Assigned task: At the line containing "[00:00:01.50 to 00:00:01.80]", begin an exact copy, and continue through the last line of the entries below. Leave out any pictures.

Data provided:
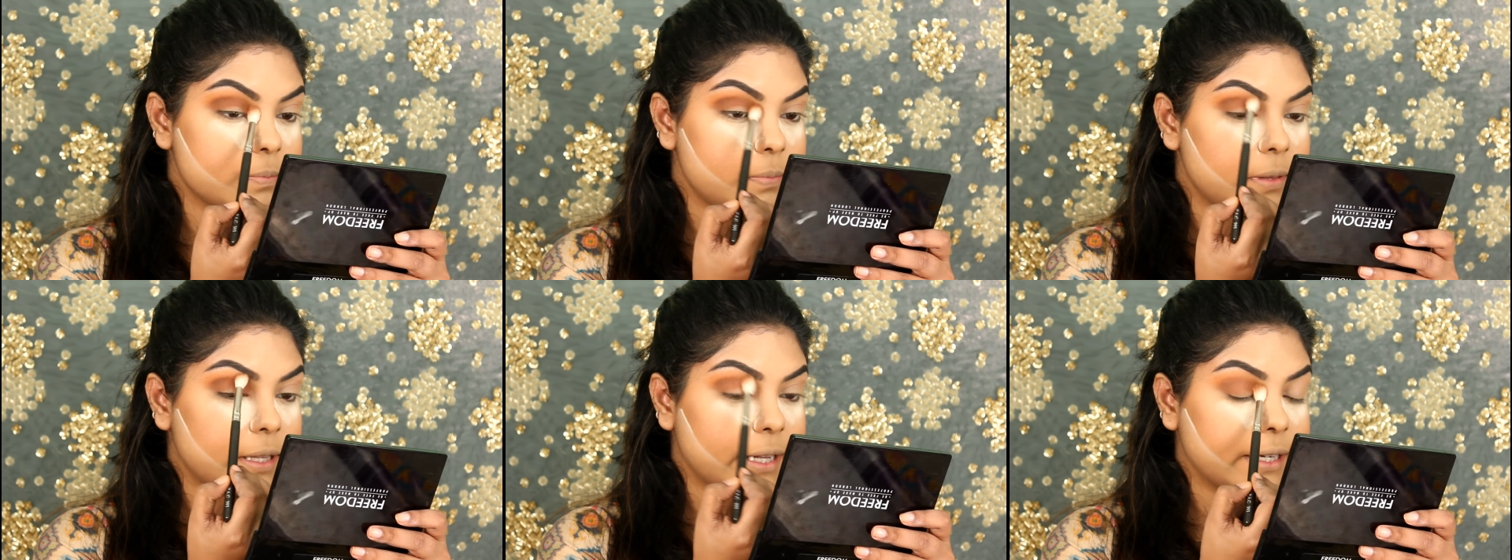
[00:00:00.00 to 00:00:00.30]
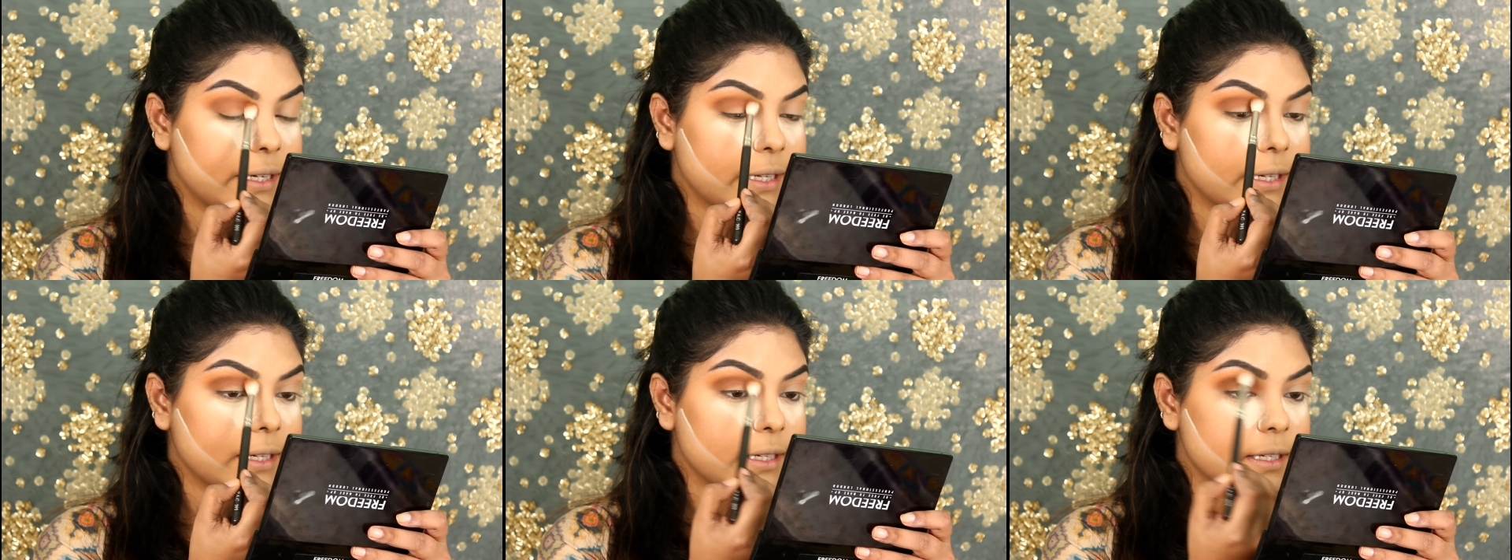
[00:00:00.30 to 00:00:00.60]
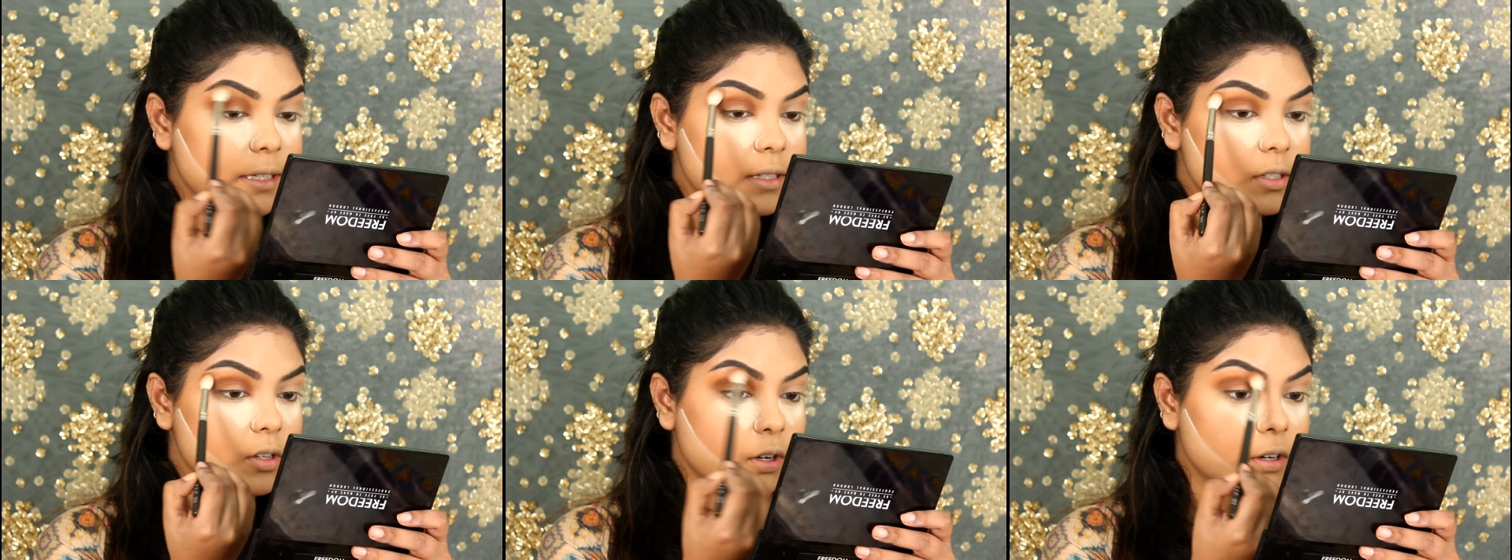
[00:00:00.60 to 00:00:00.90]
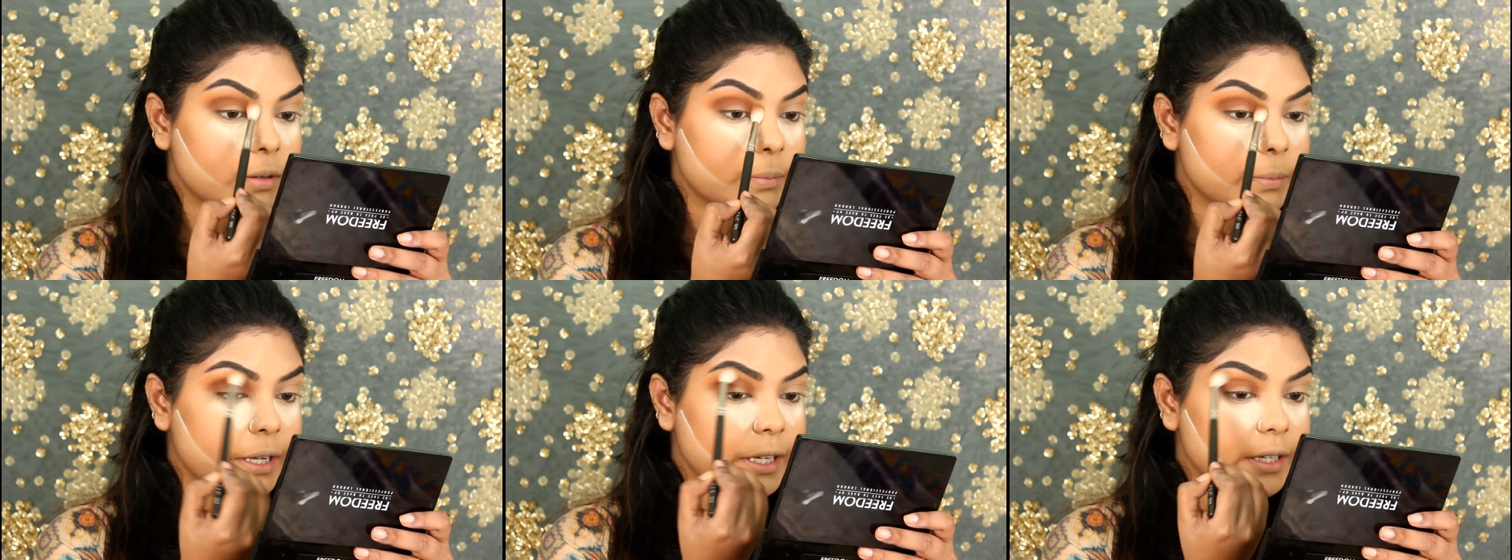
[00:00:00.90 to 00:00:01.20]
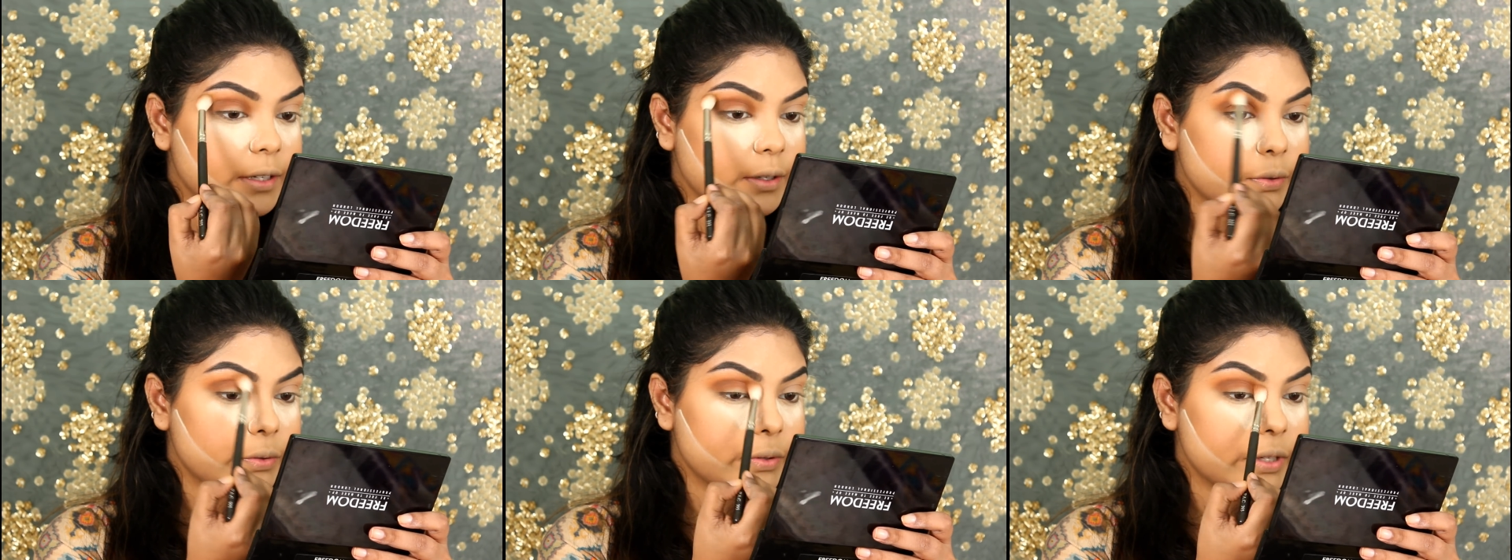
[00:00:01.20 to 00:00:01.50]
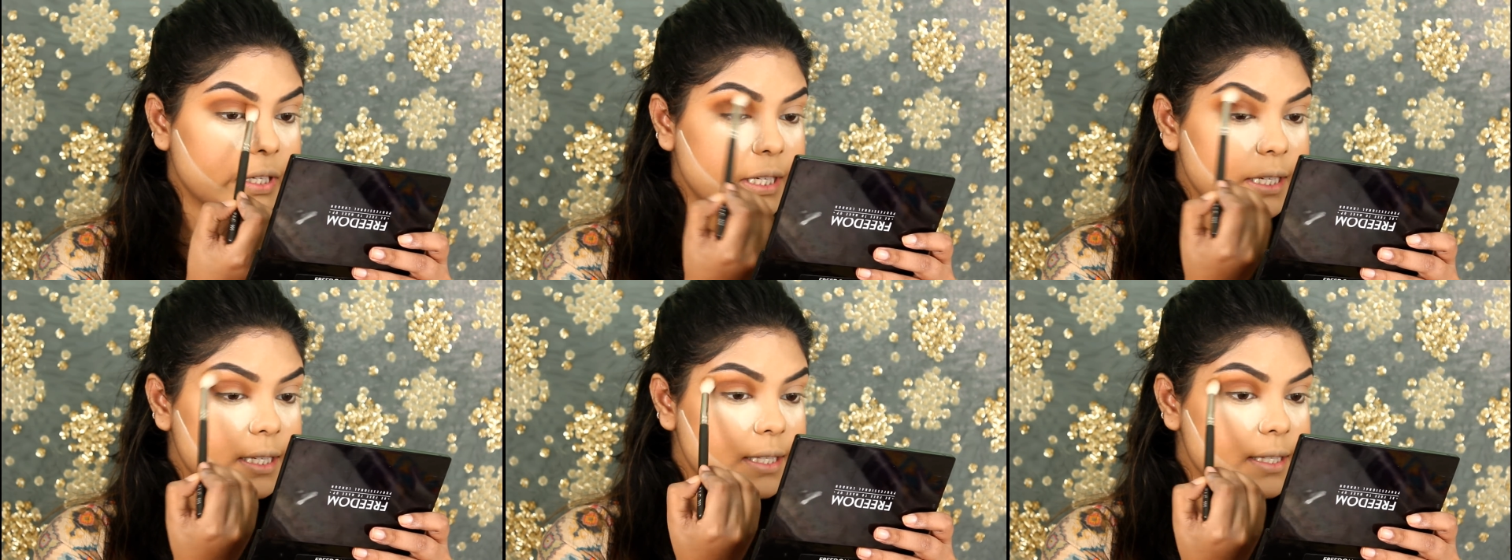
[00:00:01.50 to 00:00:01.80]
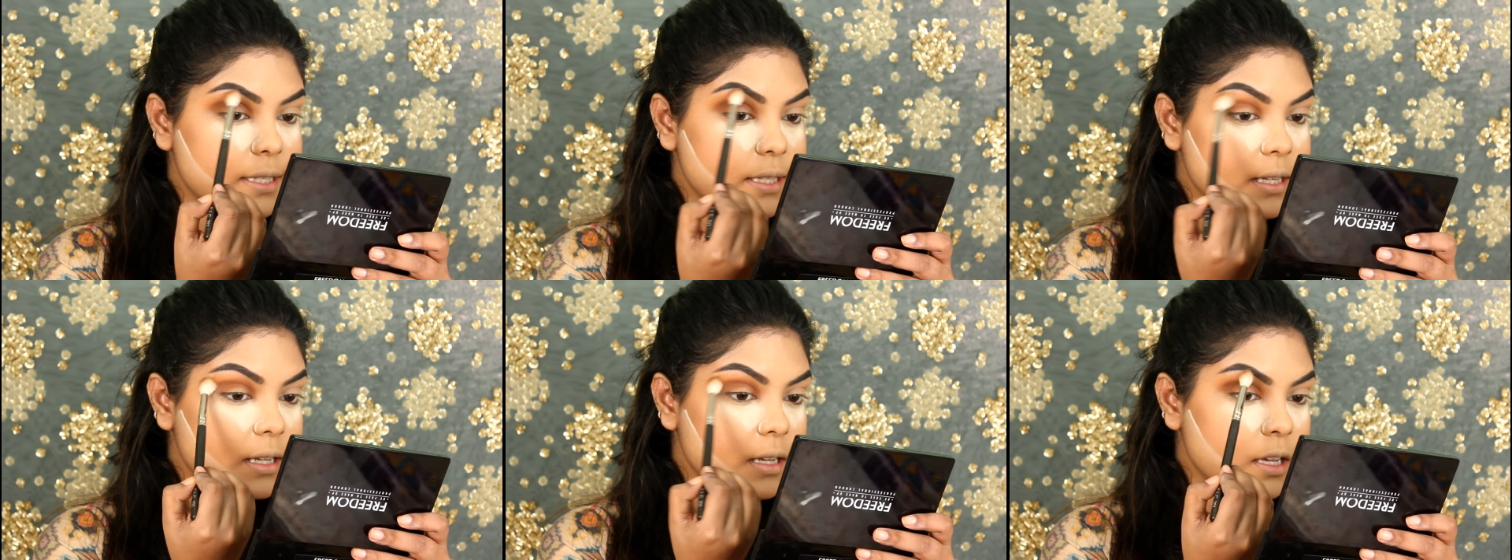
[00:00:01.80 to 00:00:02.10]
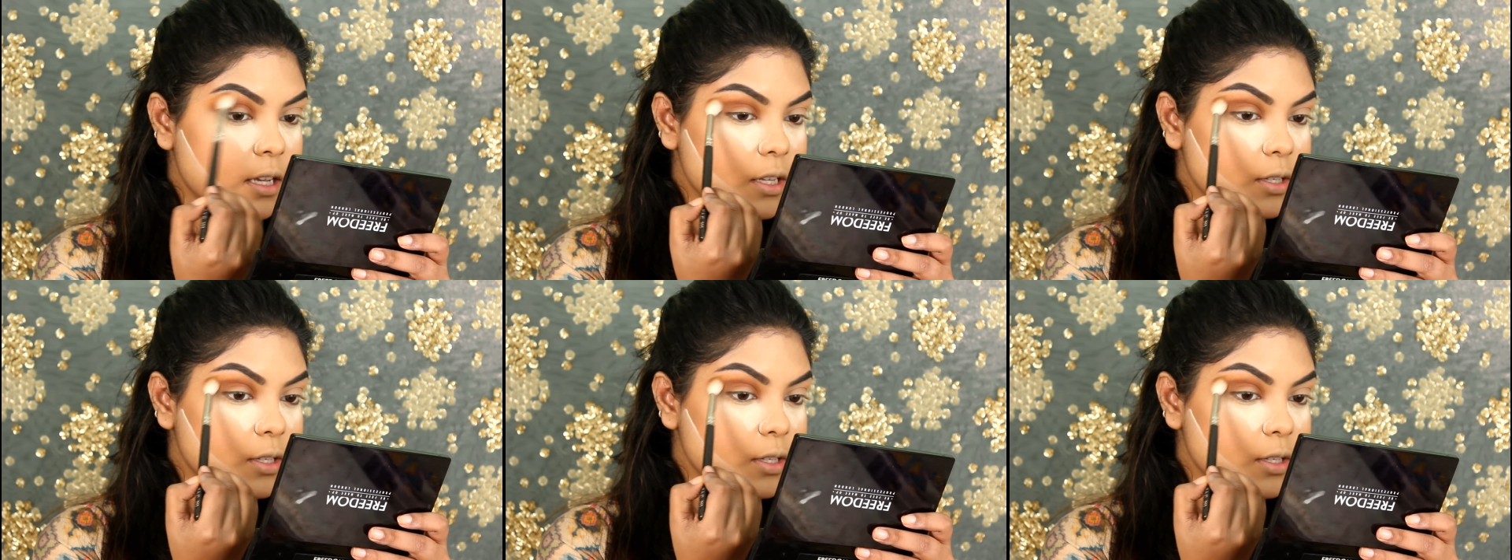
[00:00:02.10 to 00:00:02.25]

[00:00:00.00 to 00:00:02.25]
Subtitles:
blending it on my crease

Expected answer:
[00:00:01.50 to 00:00:01.80]
[00:00:01.80 to 00:00:02.10]
[00:00:02.10 to 00:00:02.25]

[00:00:00.00 to 00:00:02.25]
Subtitles:
blending it on my crease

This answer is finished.